You are a person who thinks that the ultimate 'gravel bike' is taking a basket-case 1980's road bike for free... rebuilding it with Sunrace MTB 2x8 drivetrain, swept back chrome levers with streamers. mismatching used Tektro levers, plastic BMX platform pedals, and the fattest tires that will fit in the frame.
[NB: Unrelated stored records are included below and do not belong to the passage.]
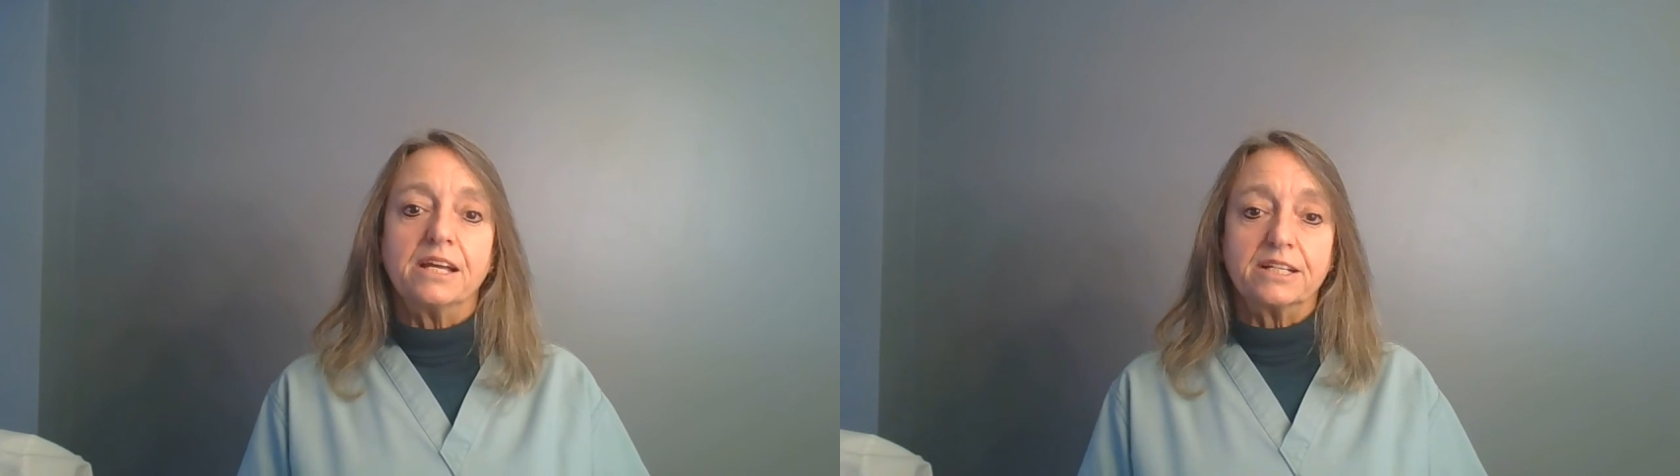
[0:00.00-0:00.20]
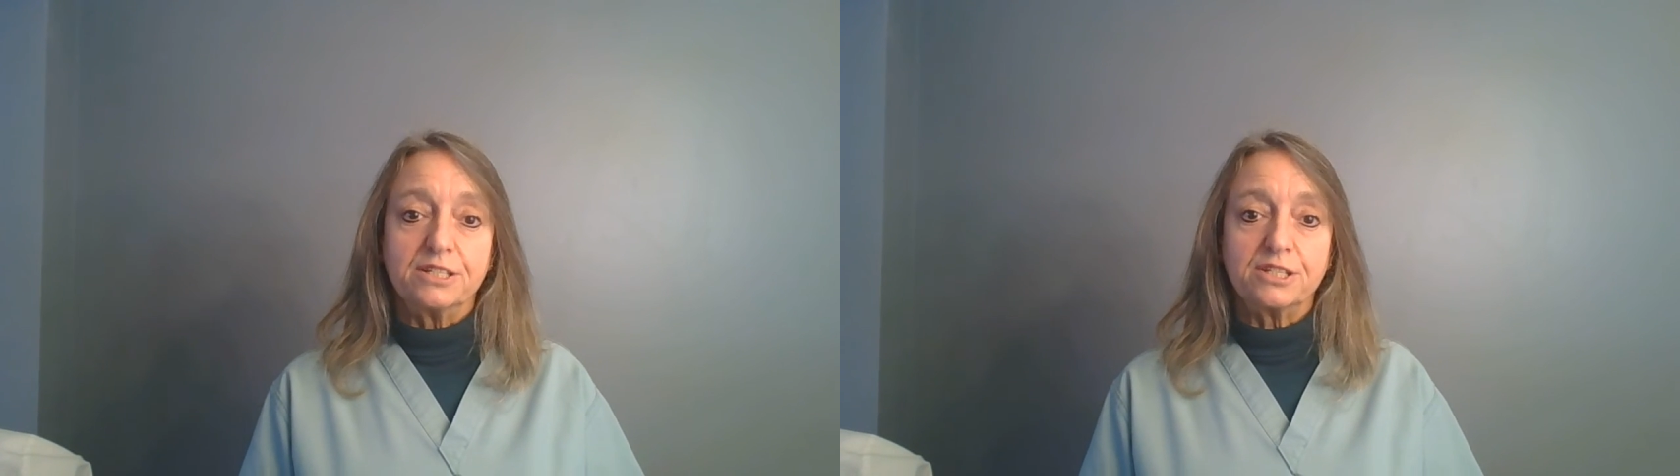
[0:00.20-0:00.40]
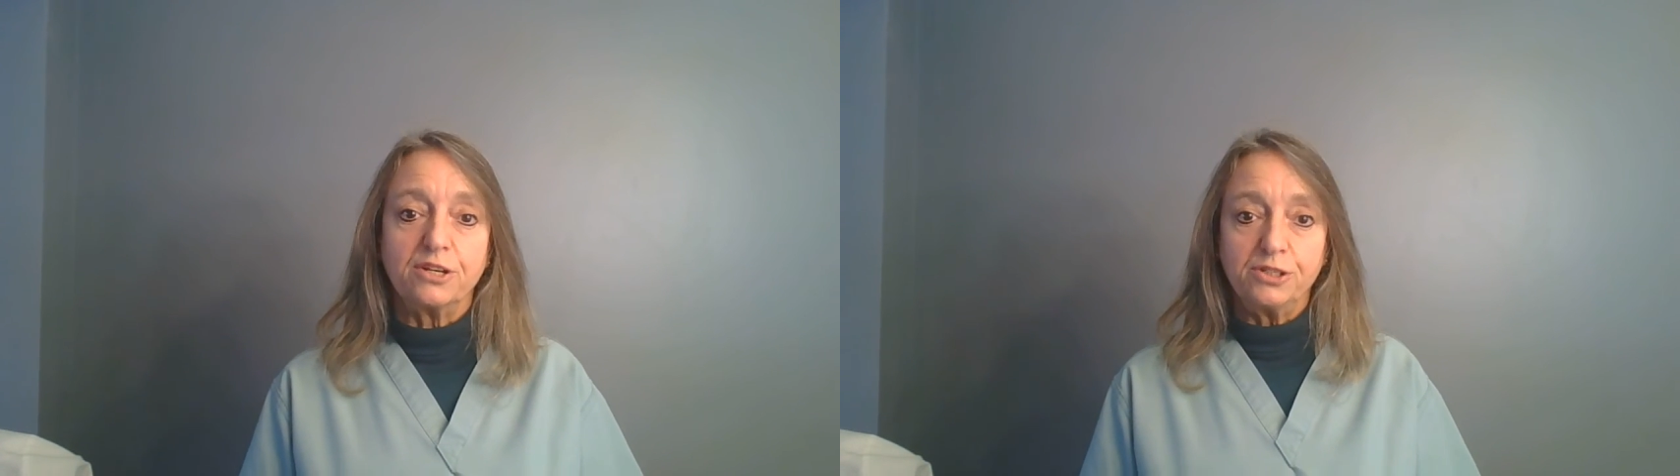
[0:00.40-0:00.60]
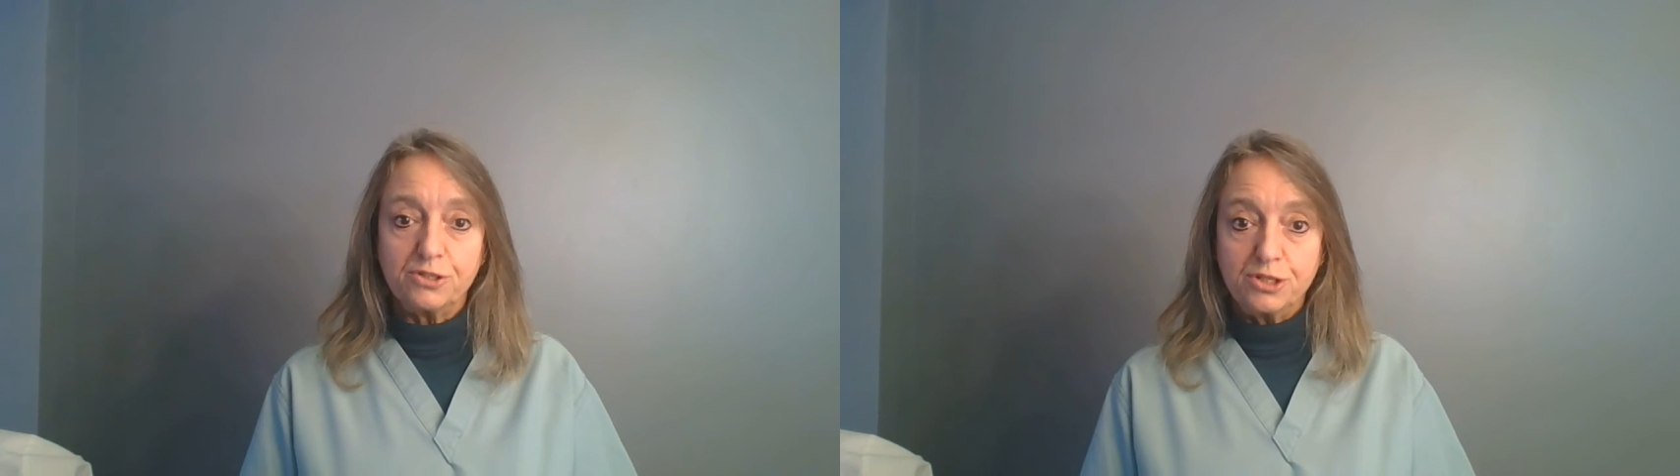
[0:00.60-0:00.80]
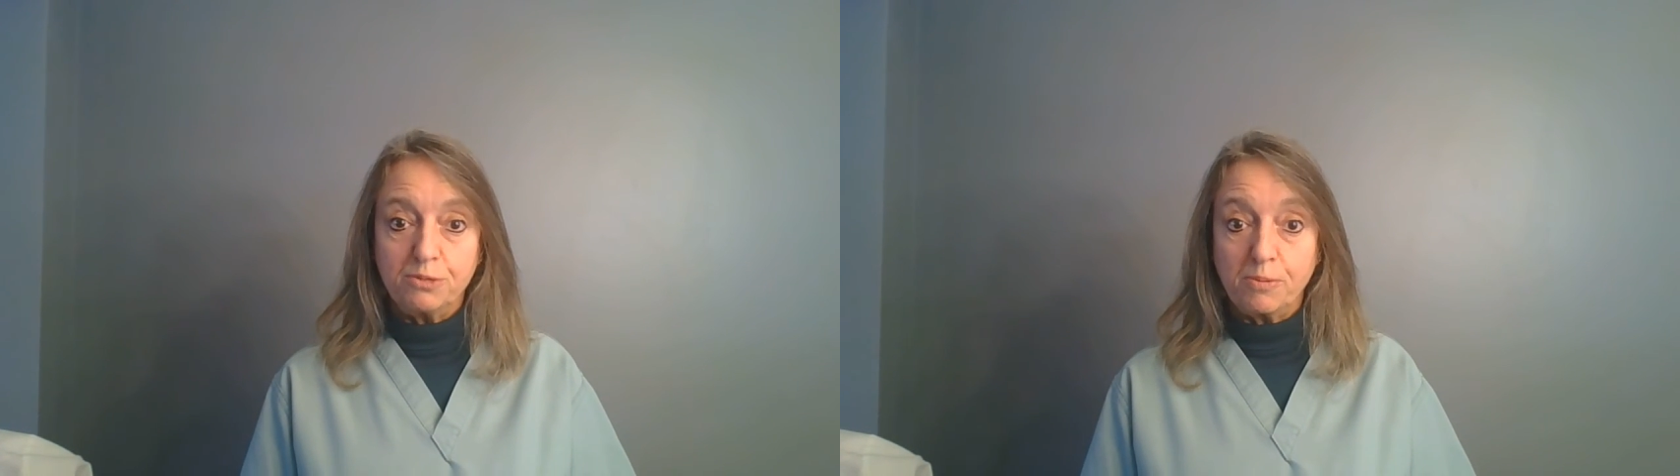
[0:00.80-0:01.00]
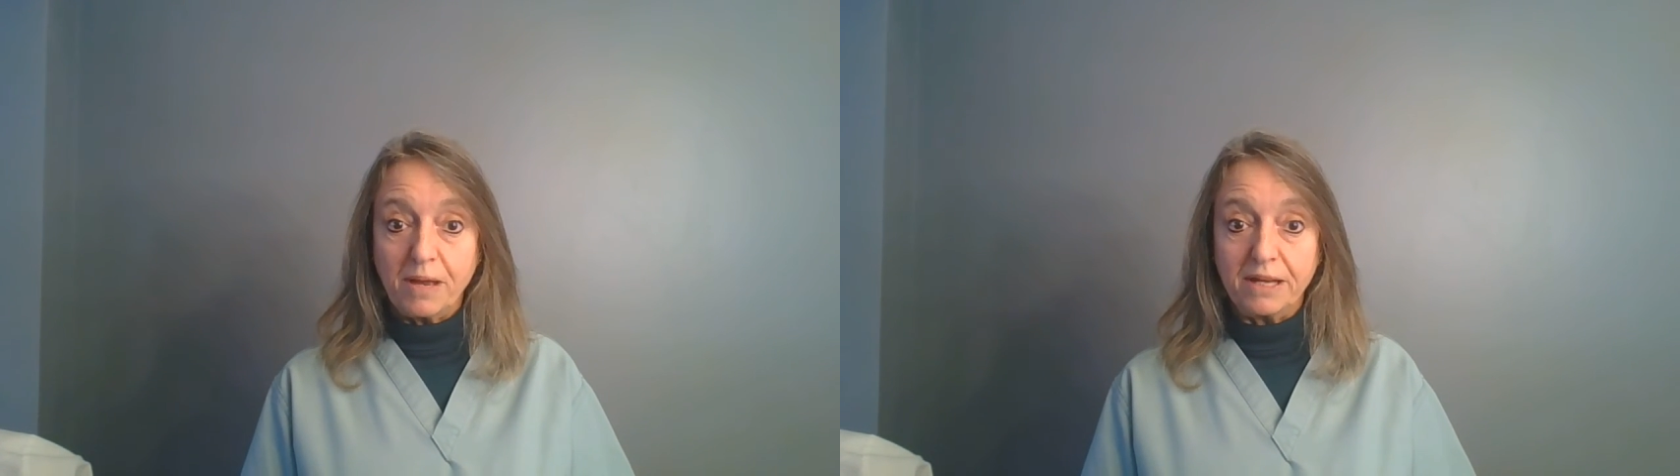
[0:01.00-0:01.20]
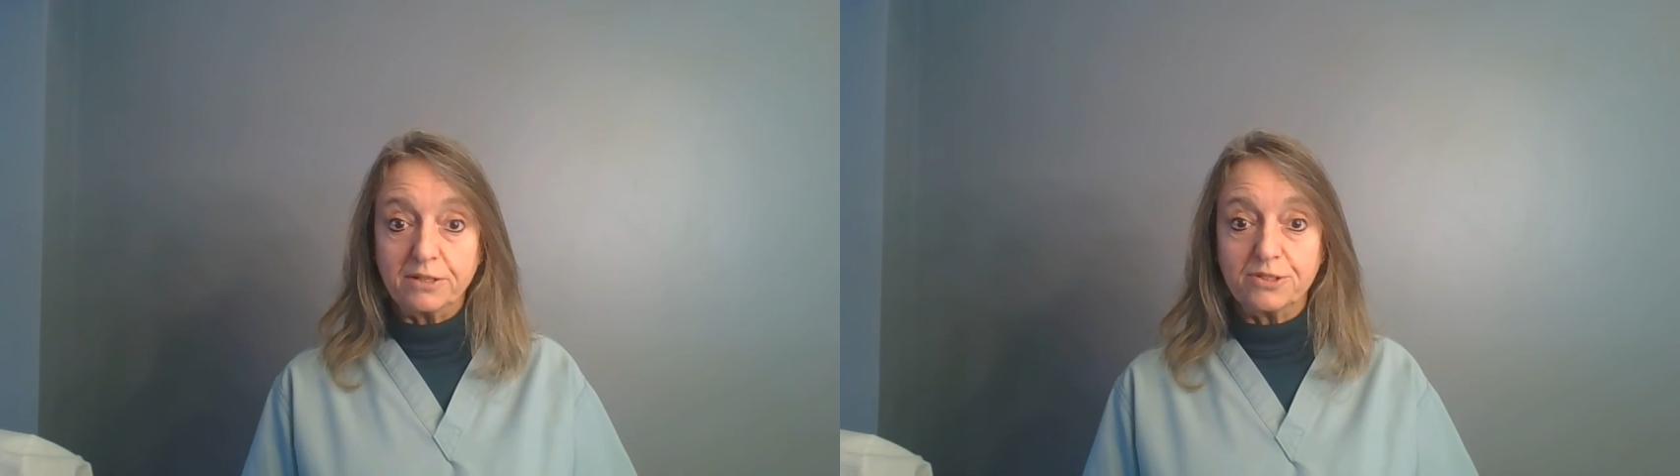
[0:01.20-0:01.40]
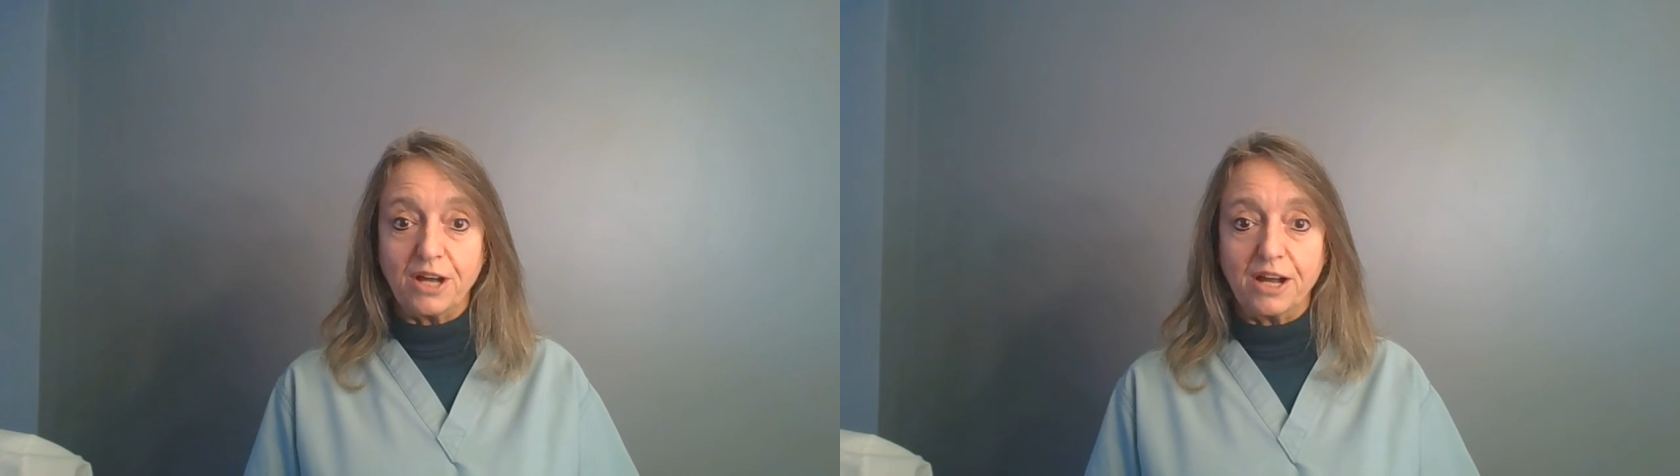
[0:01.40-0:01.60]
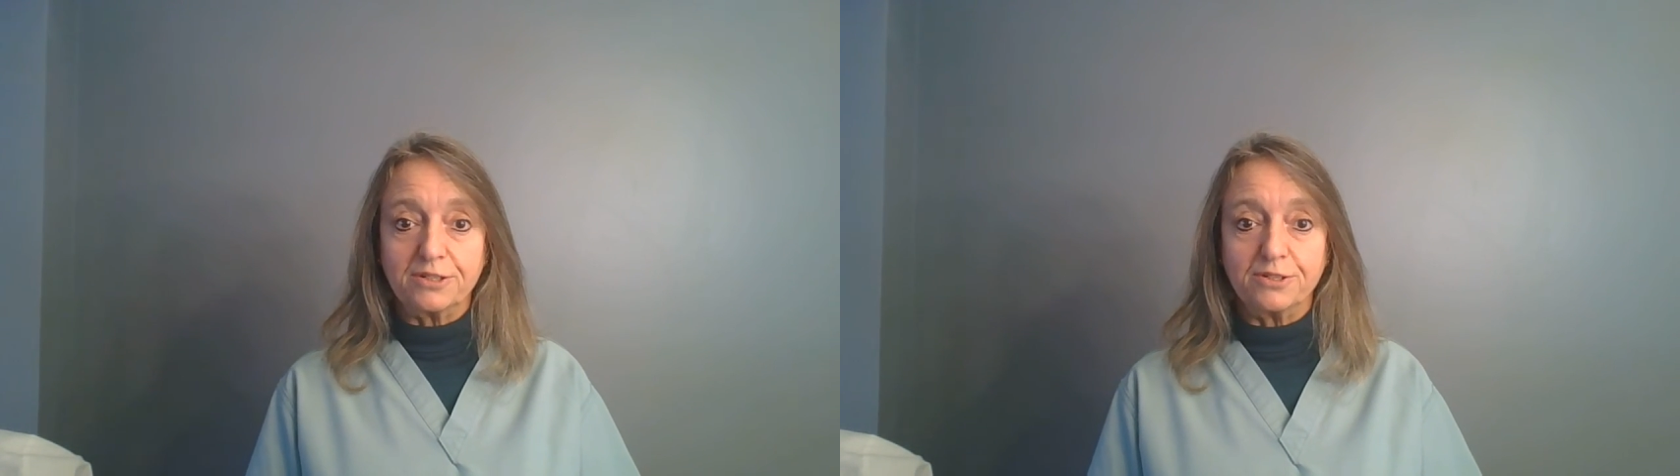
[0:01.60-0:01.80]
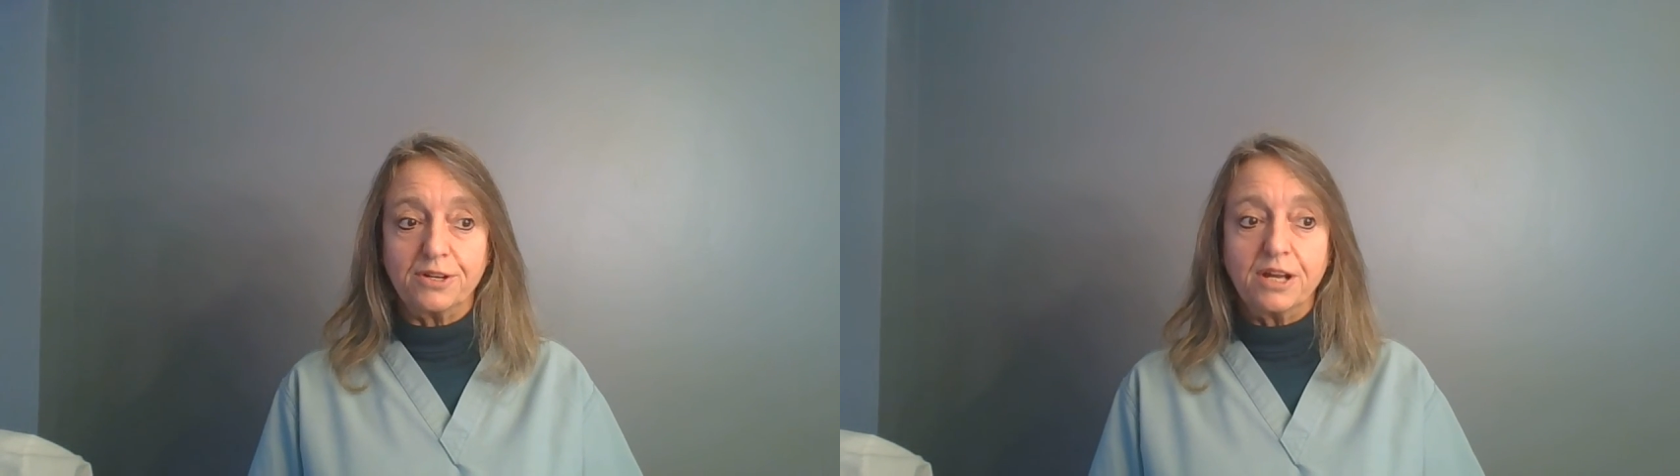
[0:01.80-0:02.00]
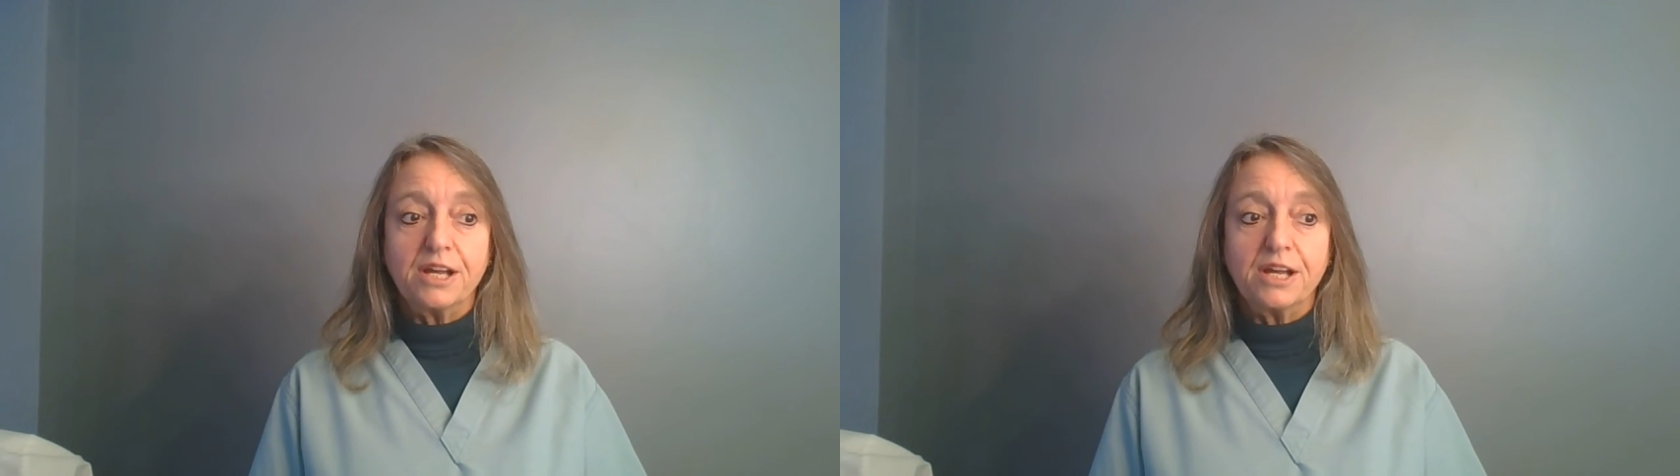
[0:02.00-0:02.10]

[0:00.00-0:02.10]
Consult your Duber medical doctor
Then the ultimate fun ride is to go around San Francisco with a 'Make America Great' again red baseball cap on backwards, with knock-off reflective aviator sun glasses, t-shirt advertising your love for some popular lower-class processed meat product, black leather driving gloves and blue jean cut-offs. While wearing cheap headphones and used $10 pawn shop ipod.

Why?

Because your goal in life is to piss off as many corporate consumer whores wearing their 500 dollar exercise outfits that declare their sycophantic obsession and self-worth based on 'Ultimate Brand Experience' while riding 2000 dollar bicycles they can barely keep functional or moving in a straight line.

Anonymous said...

Is it ok to wear bib shorts while being punk, punk?

nater said...

> Is it ok to wear bib shorts while being punk, punk?

It's only ok if it's not ok.

Arizona hillbilly said...

Punk is being the girl in your prison "Relationship". Always was,always will be...

mhandsco said...

Campagnolo is a decision, not a default. Weathering the chides of people who have got your number because of the gruppo you ride is punk as fcuk.

Al said...

I got a Campy triple front crank on my 11 year old Indy Fab commuter bike and I'm running a mix of old Chorus and old Record for the rest of my components. I'm old, I smoke weed and live month to month on my gubment check. I been left hooked and right hooked by motorist in their freedom machines and the Campy is still working. The voices in my head tell me that the motorist are trying to kill me but they never mention whether I'm punk or not.

Anonymous said...

That's right! And racing with Suntour components in 2018 with everyone thinking you are either dumb, cheap, poor,or a masochist is punk!

Rev Les Crowley said...

Simplex. Now THAT'S punk. "Huret" is also an acceptable answer.

Chazu said...

I pulled a human child in a WeeHoo with my Gunnar Crosshairs on the Virginia Creeper Trail on this day (the 9th), which also happens to be my birthday.

The White Top trailhead to the town of Damascus is all downhill. Drop the fam off in Damascus and then ride back to White Top to get the car. Quads. Burning. Stay near the trail (no cellular service!) and ride to your heart's content while the family does whatever they do when you're out riding. Bring a respectable headlight and ride the trail at night.